* **Data supplied**

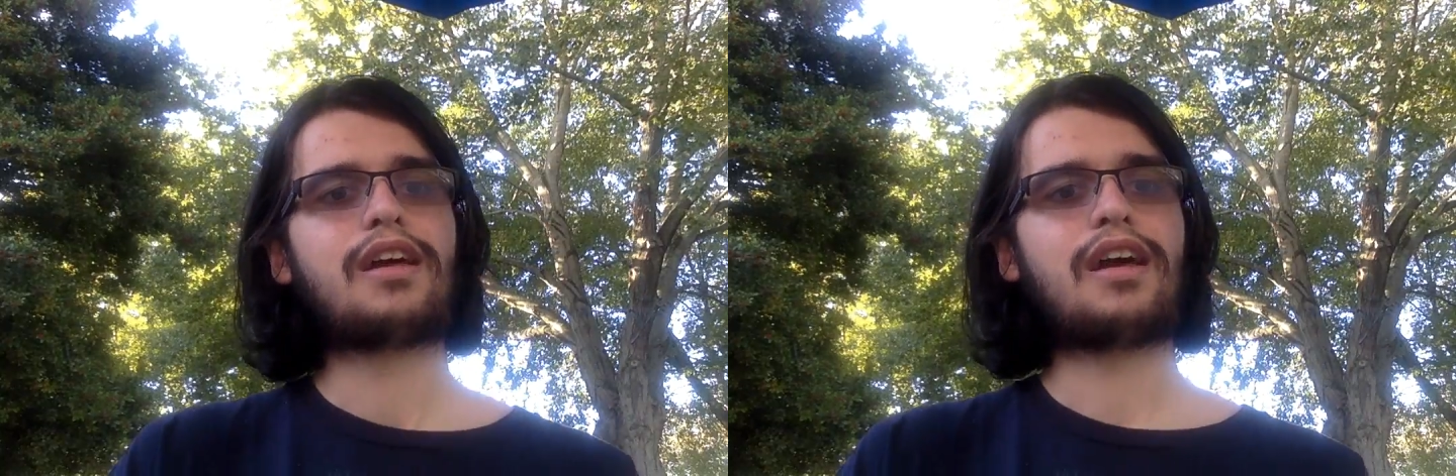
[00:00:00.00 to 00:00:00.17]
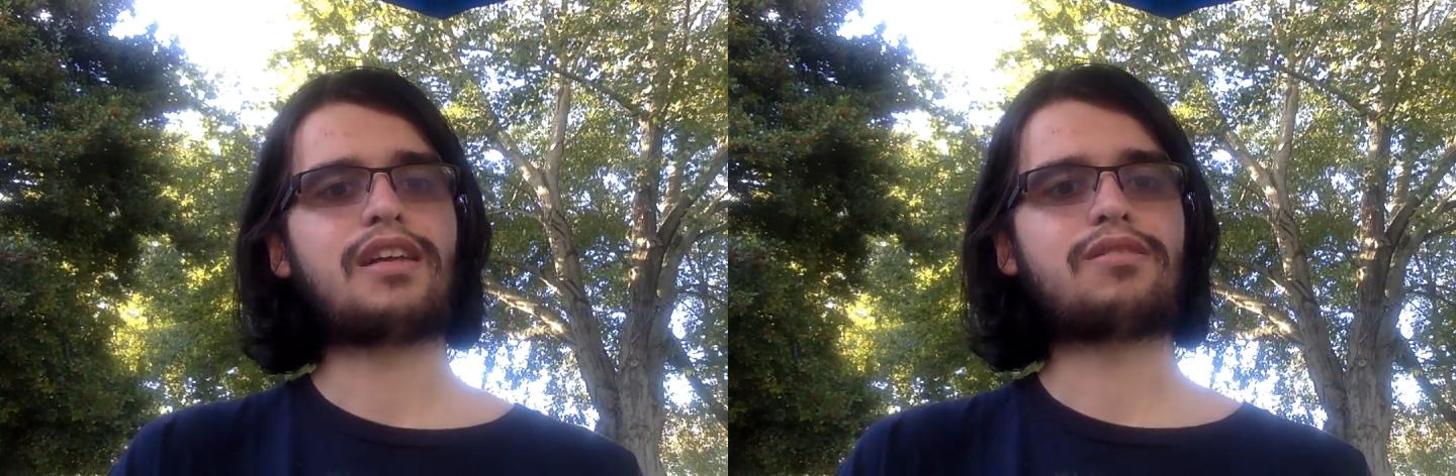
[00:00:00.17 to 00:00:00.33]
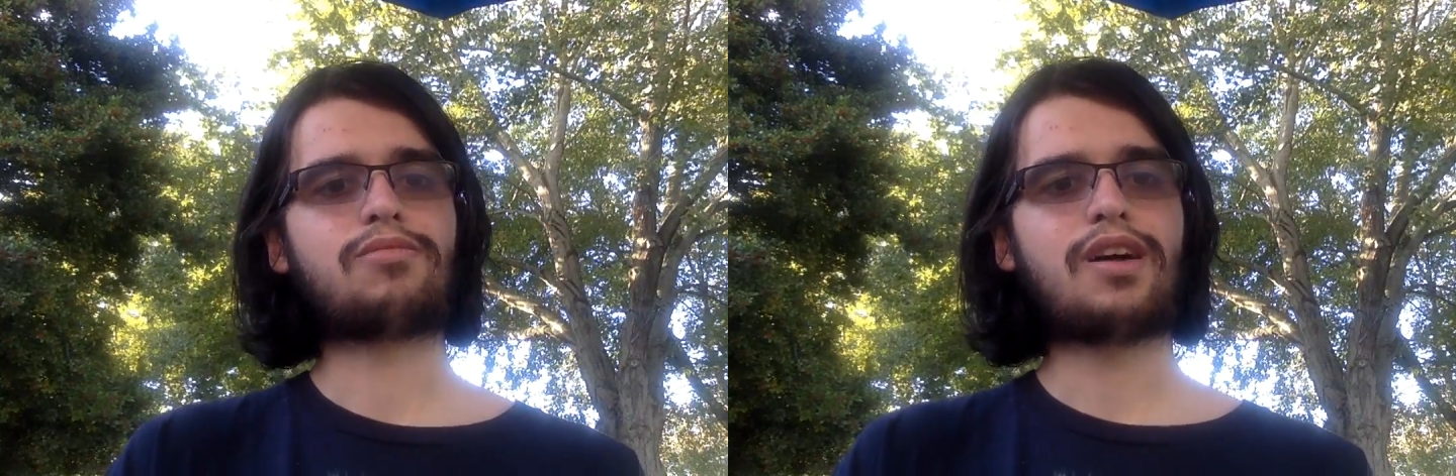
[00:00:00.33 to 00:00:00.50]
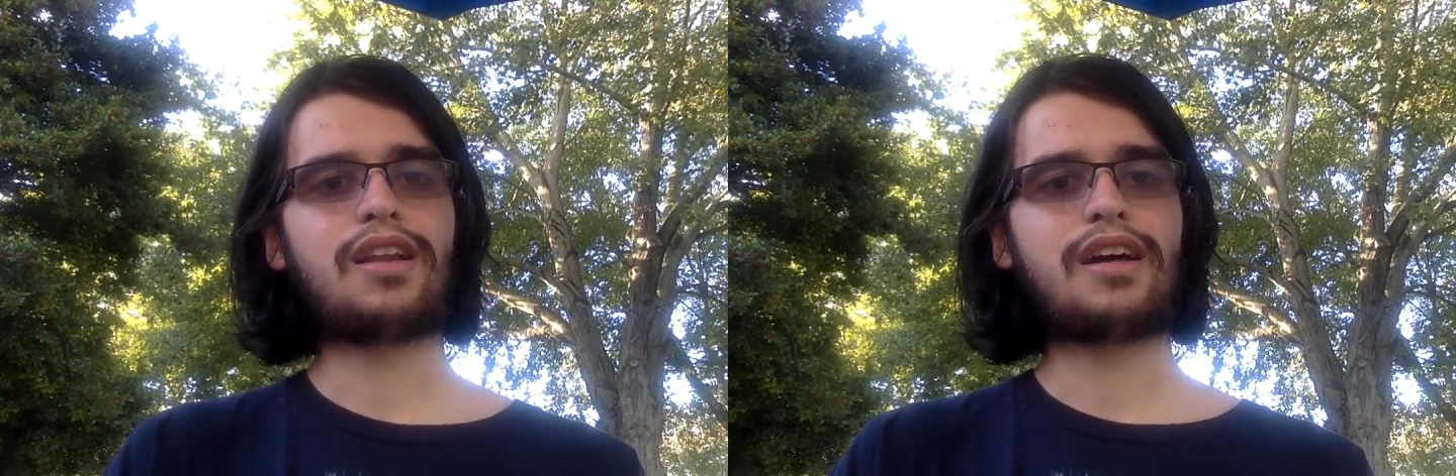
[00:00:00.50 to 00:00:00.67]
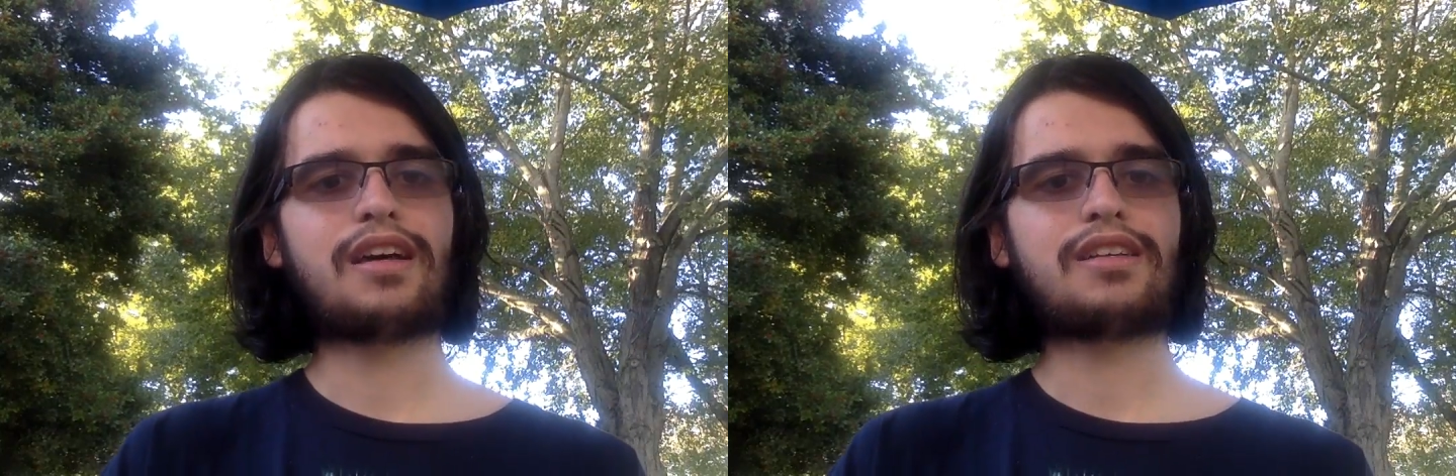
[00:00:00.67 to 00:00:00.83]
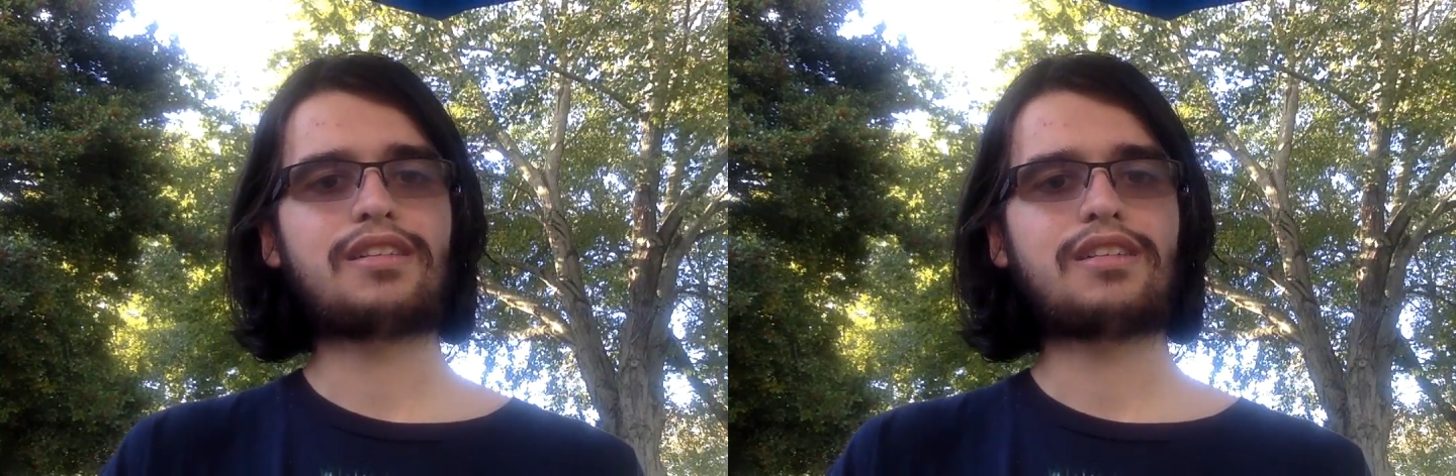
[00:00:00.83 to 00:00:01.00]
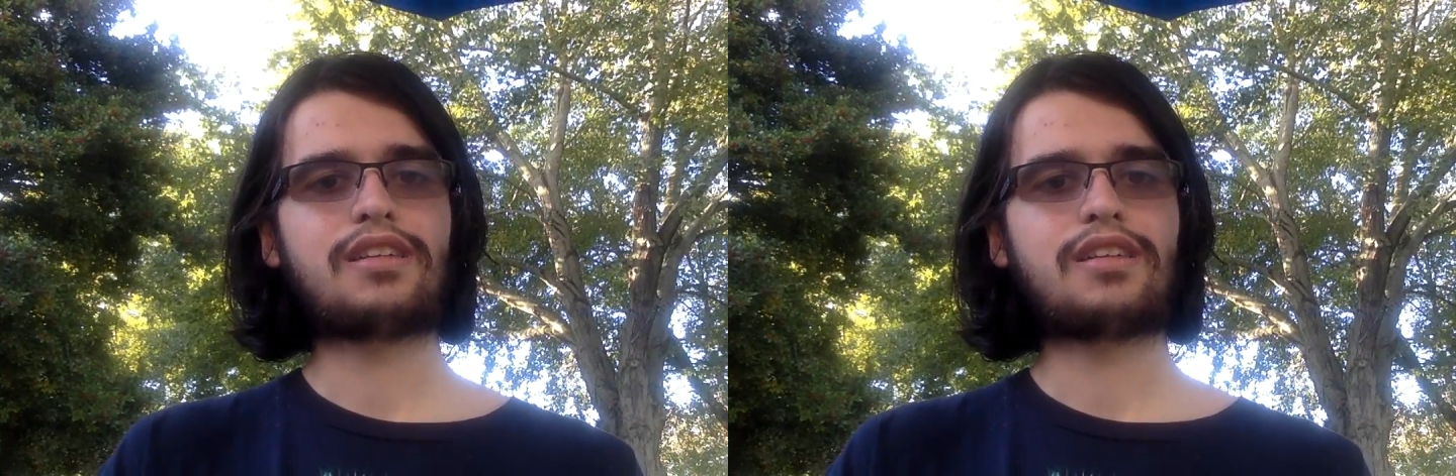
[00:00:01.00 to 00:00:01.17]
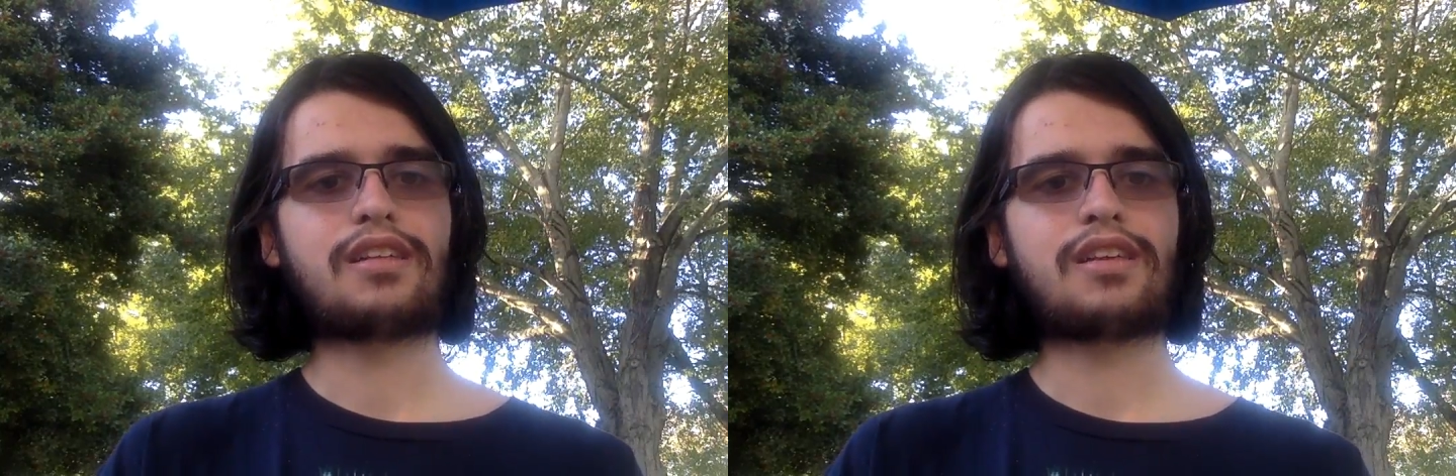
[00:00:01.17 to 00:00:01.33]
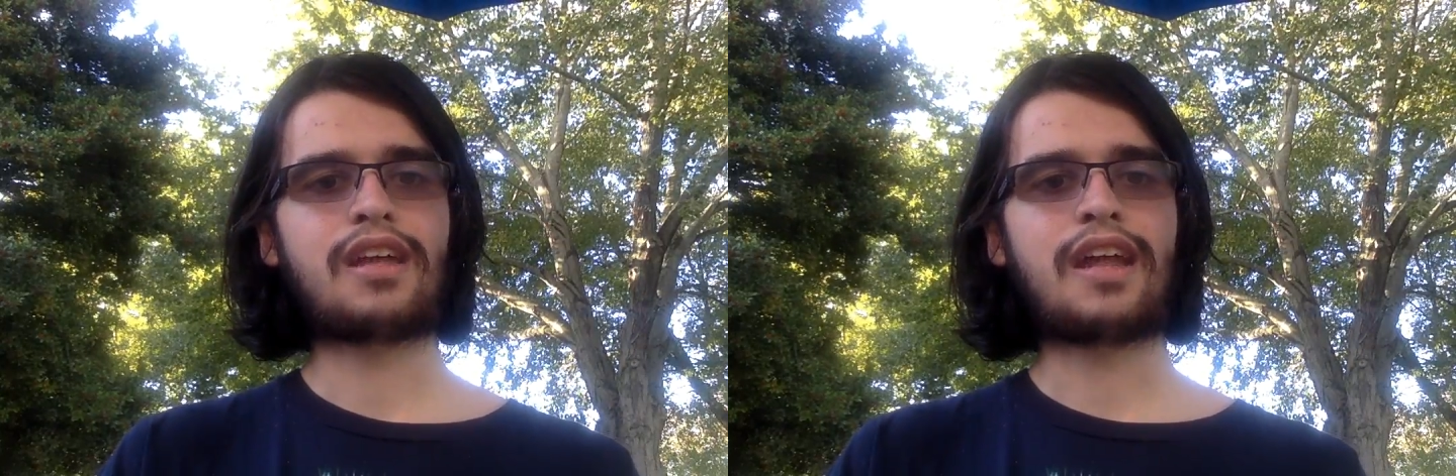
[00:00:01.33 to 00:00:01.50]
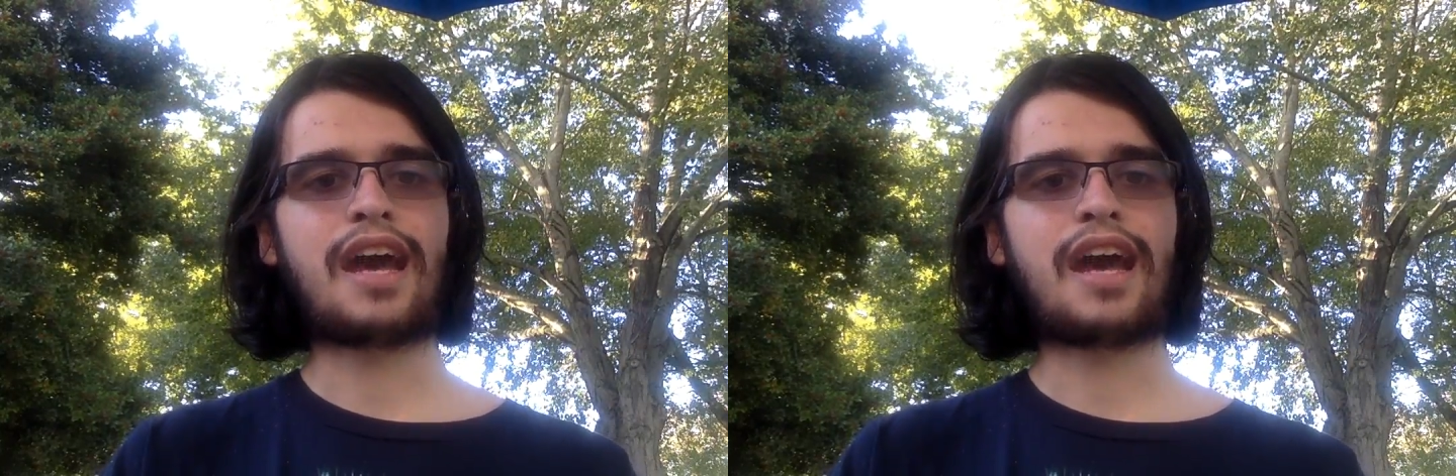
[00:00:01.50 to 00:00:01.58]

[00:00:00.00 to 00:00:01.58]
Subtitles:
as well as get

* **Exercise prompt**
An exact copy of each entry is required, minus the pictures.

* **Result for this exercise**
[00:00:00.00 to 00:00:00.17]
[00:00:00.17 to 00:00:00.33]
[00:00:00.33 to 00:00:00.50]
[00:00:00.50 to 00:00:00.67]
[00:00:00.67 to 00:00:00.83]
[00:00:00.83 to 00:00:01.00]
[00:00:01.00 to 00:00:01.17]
[00:00:01.17 to 00:00:01.33]
[00:00:01.33 to 00:00:01.50]
[00:00:01.50 to 00:00:01.58]

[00:00:00.00 to 00:00:01.58]
Subtitles:
as well as get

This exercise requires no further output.